---- Given entries
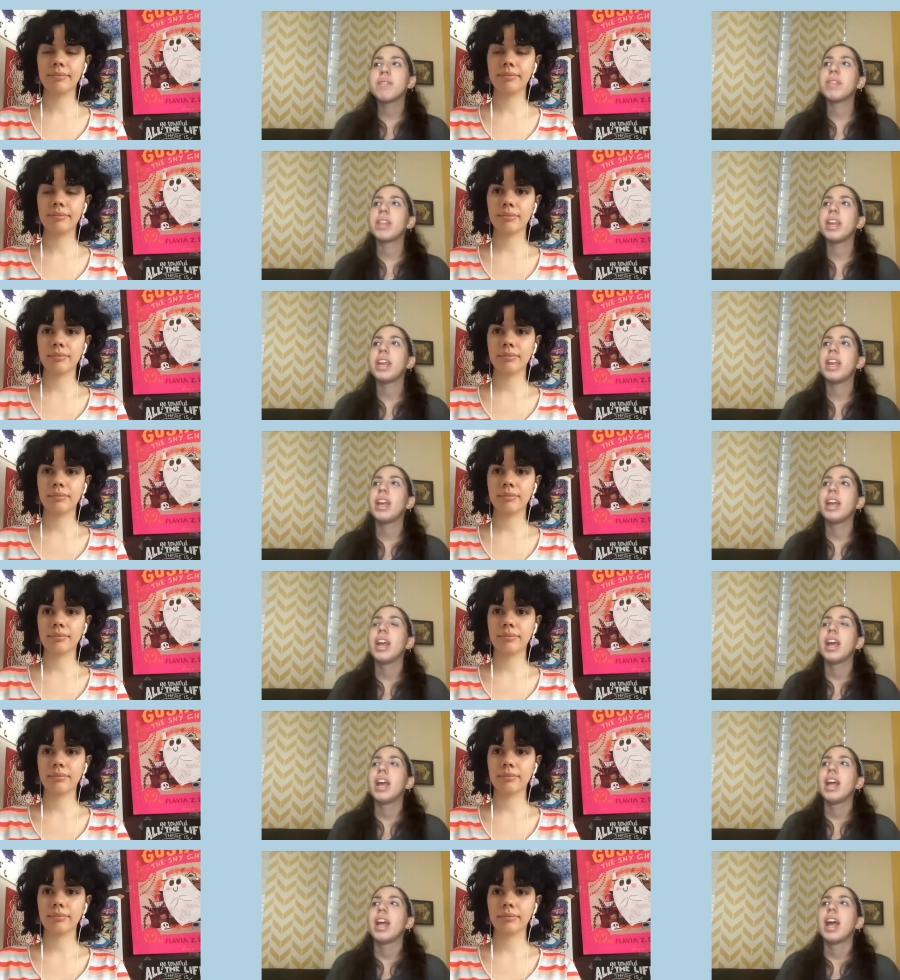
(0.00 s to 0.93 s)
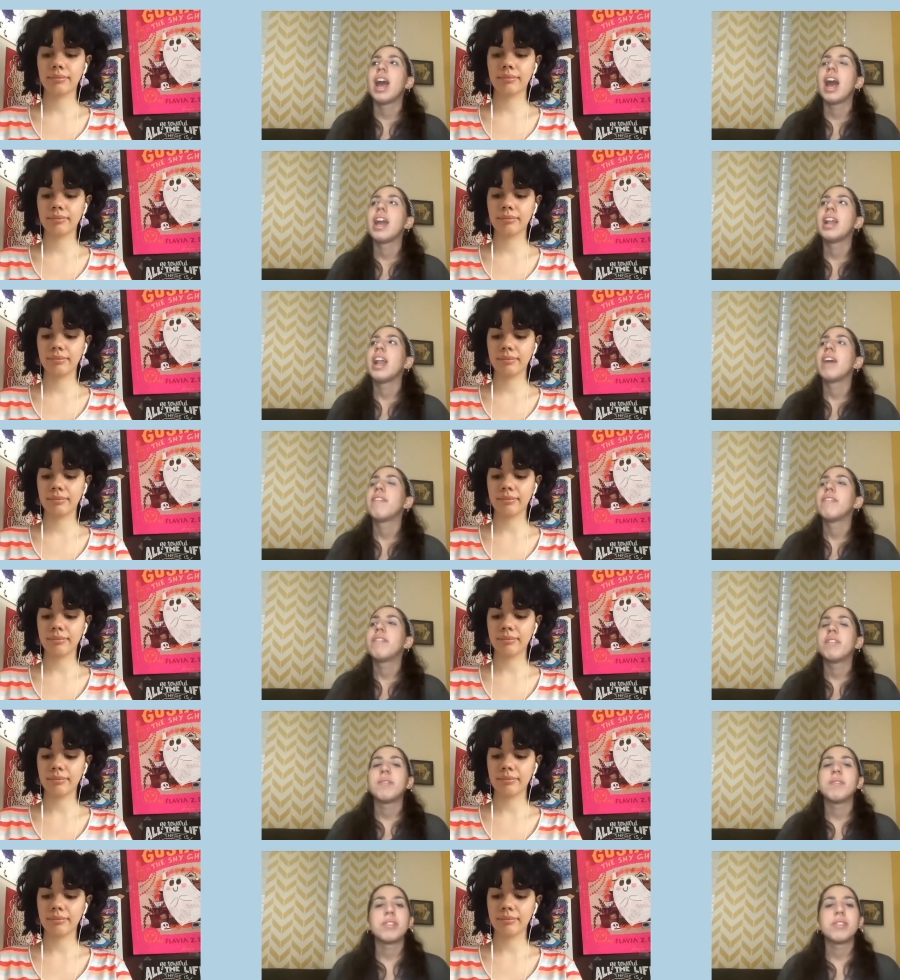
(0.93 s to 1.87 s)
Speaker 1: Ghibli hadn't had a
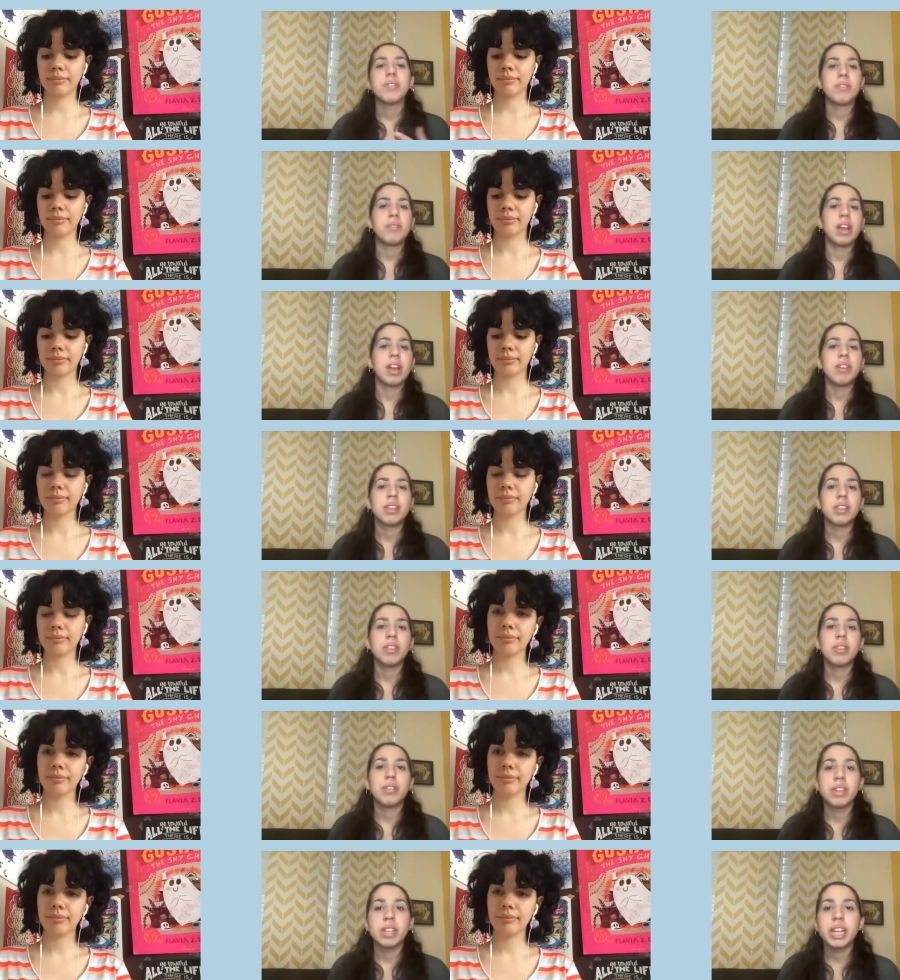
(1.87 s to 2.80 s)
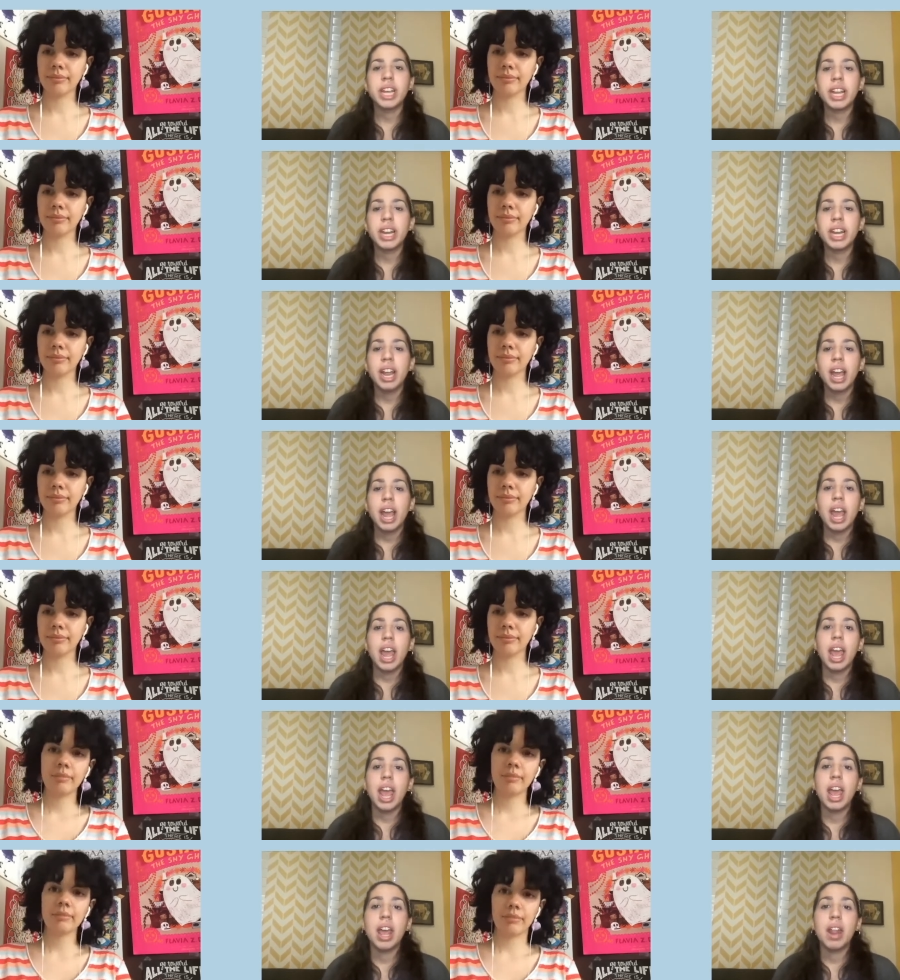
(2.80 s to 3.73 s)
film since 2013,
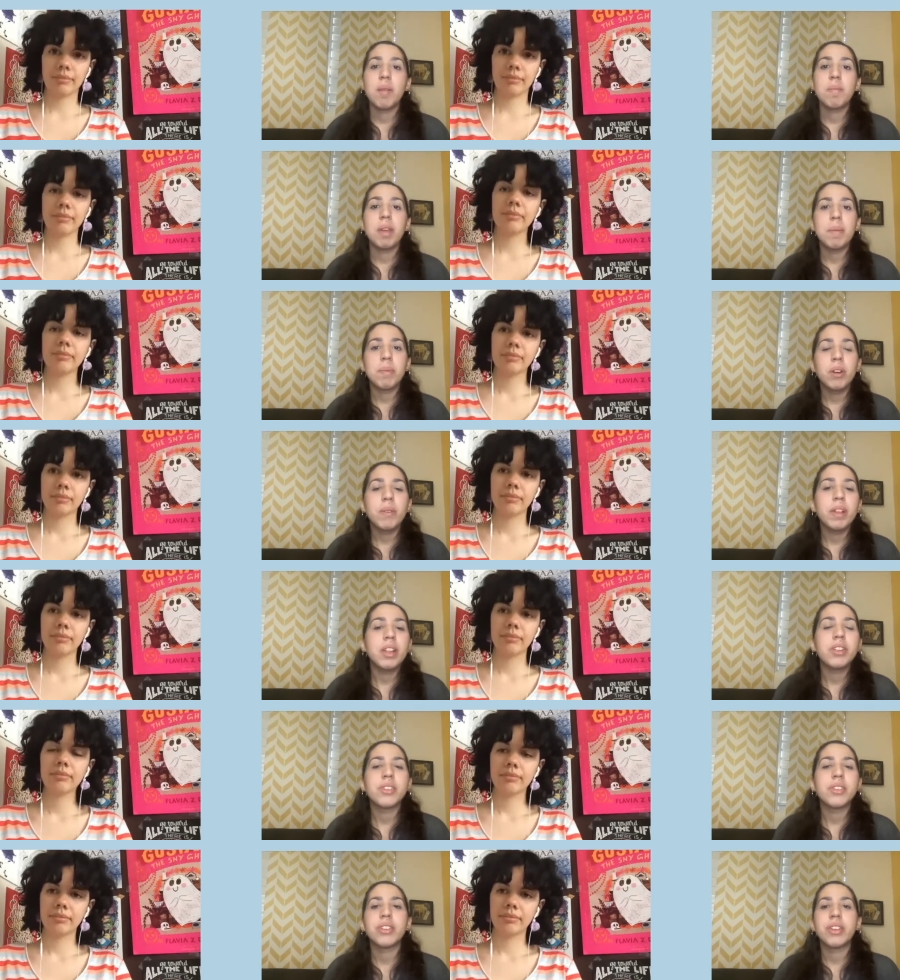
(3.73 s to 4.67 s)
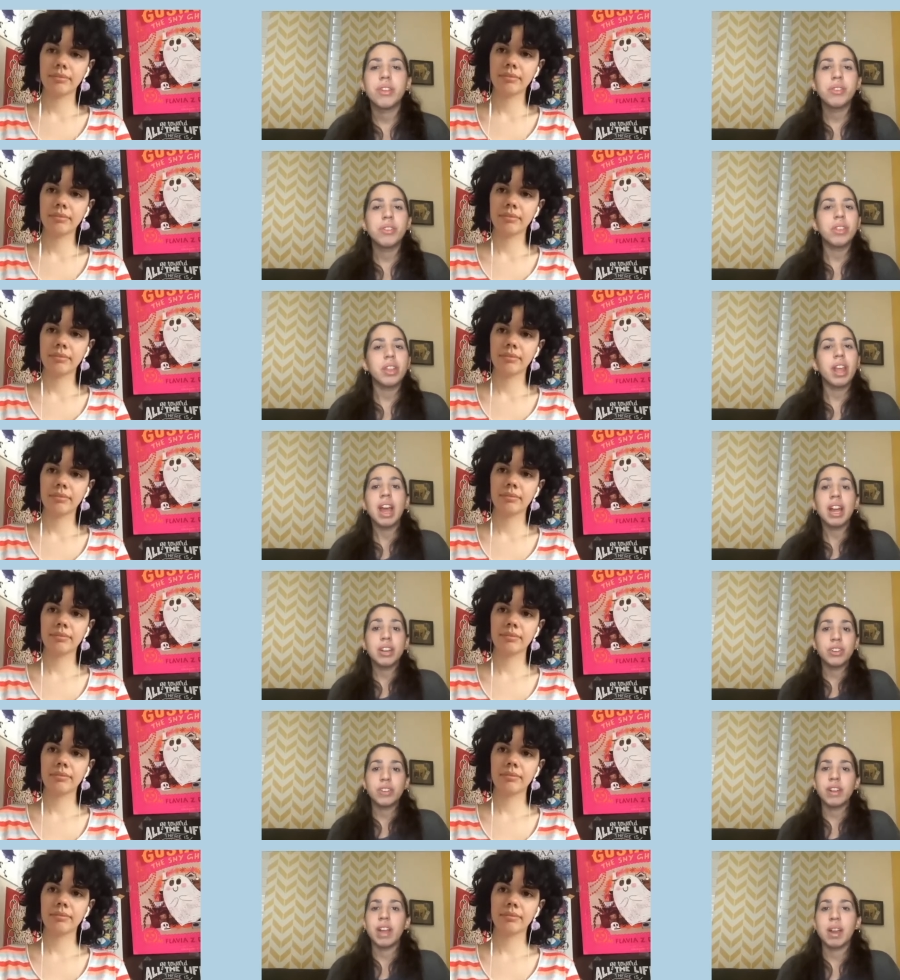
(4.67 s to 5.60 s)
and people are really just used to the
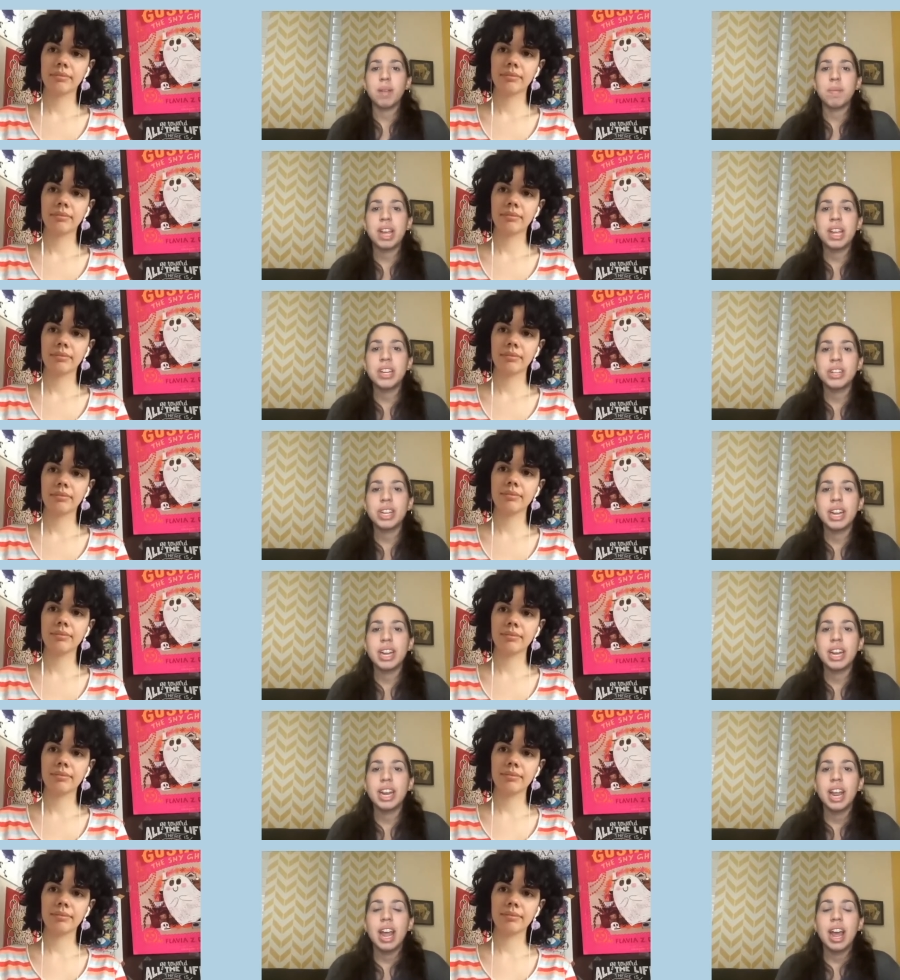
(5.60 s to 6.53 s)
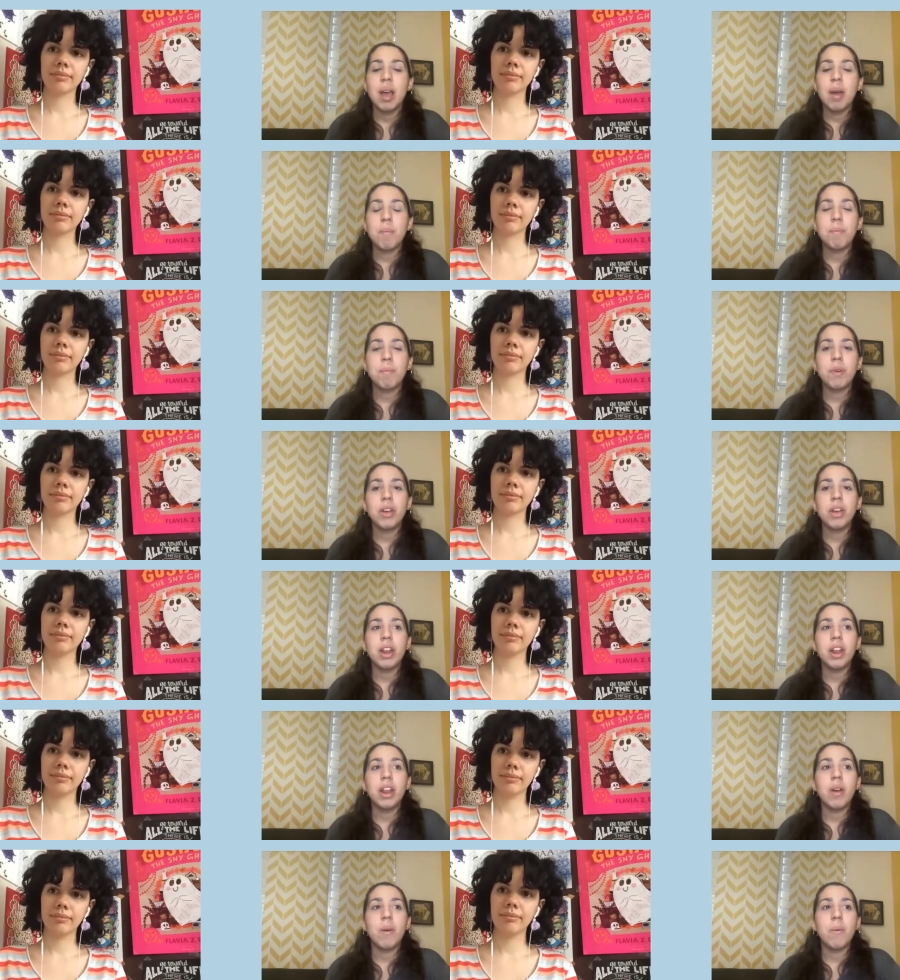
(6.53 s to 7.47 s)
hand-drawn animation. But
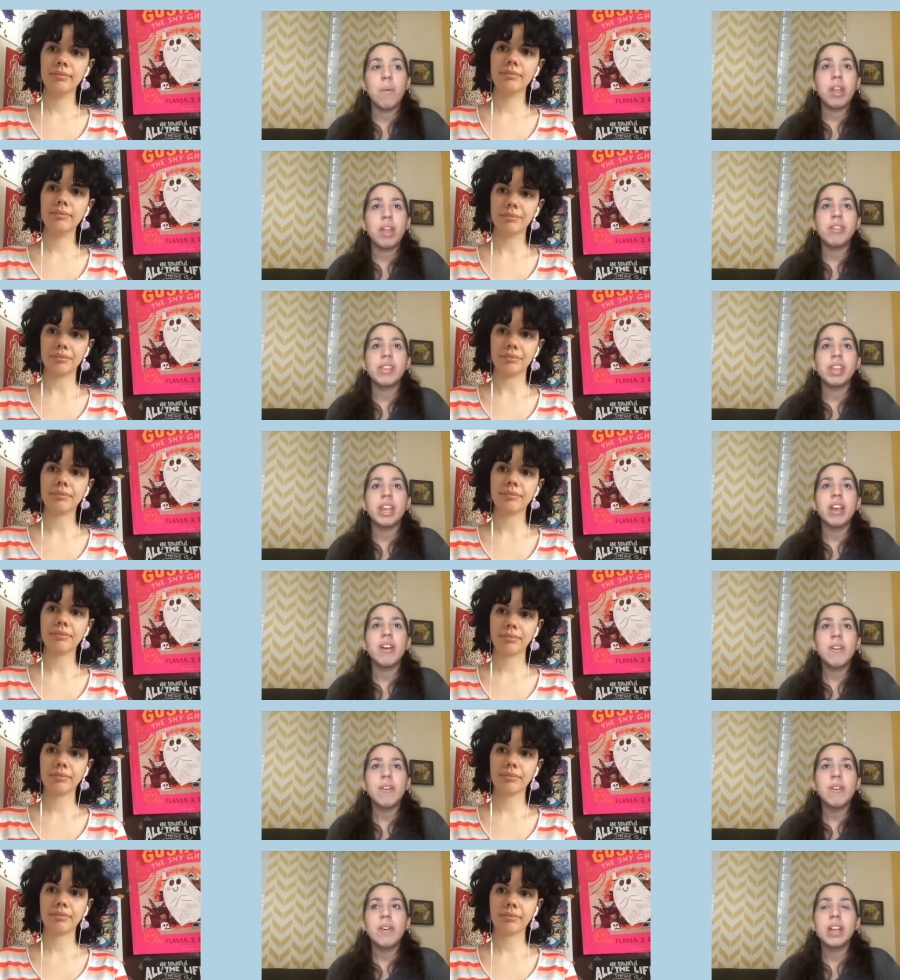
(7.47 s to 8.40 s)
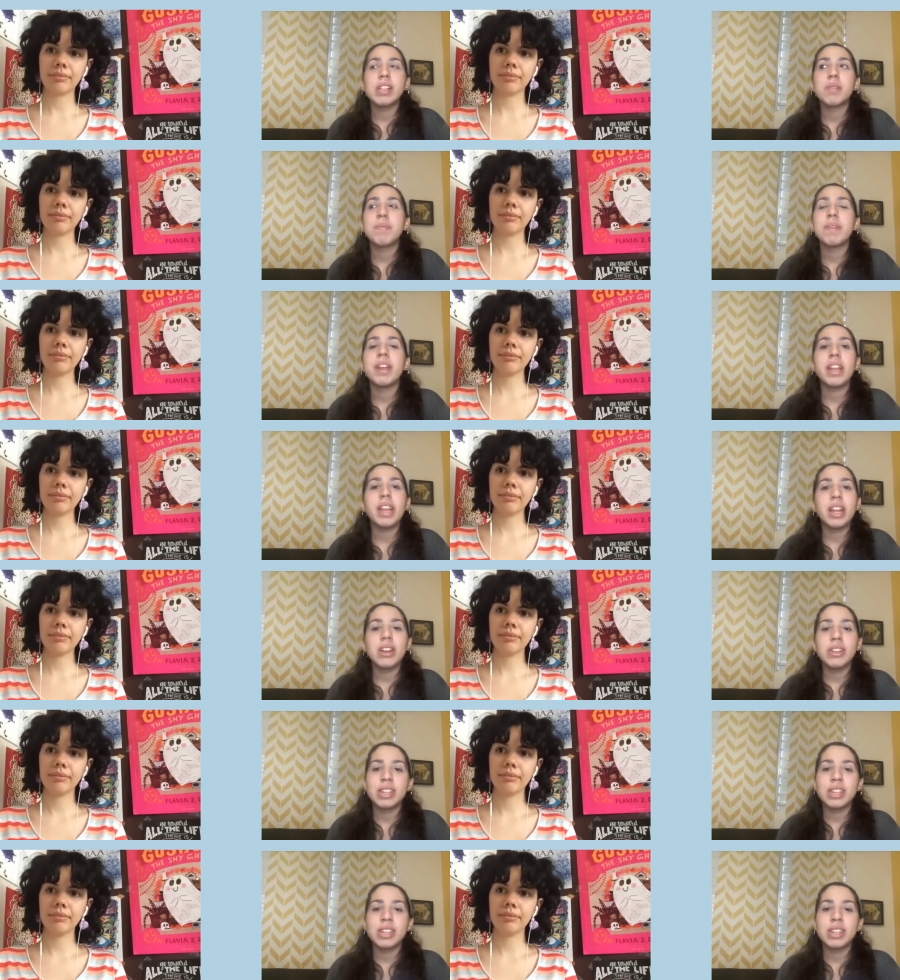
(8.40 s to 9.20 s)
when you see, oh, it's been years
--------
§ Your instructions: Give the data again exactly, image-free.

§ Result of this exercise:
(0.00 s to 0.93 s)
(0.93 s to 1.87 s)
Speaker 1: Ghibli hadn't had a
(1.87 s to 2.80 s)
(2.80 s to 3.73 s)
film since 2013,
(3.73 s to 4.67 s)
(4.67 s to 5.60 s)
and people are really just used to the
(5.60 s to 6.53 s)
(6.53 s to 7.47 s)
hand-drawn animation. But
(7.47 s to 8.40 s)
(8.40 s to 9.20 s)
when you see, oh, it's been years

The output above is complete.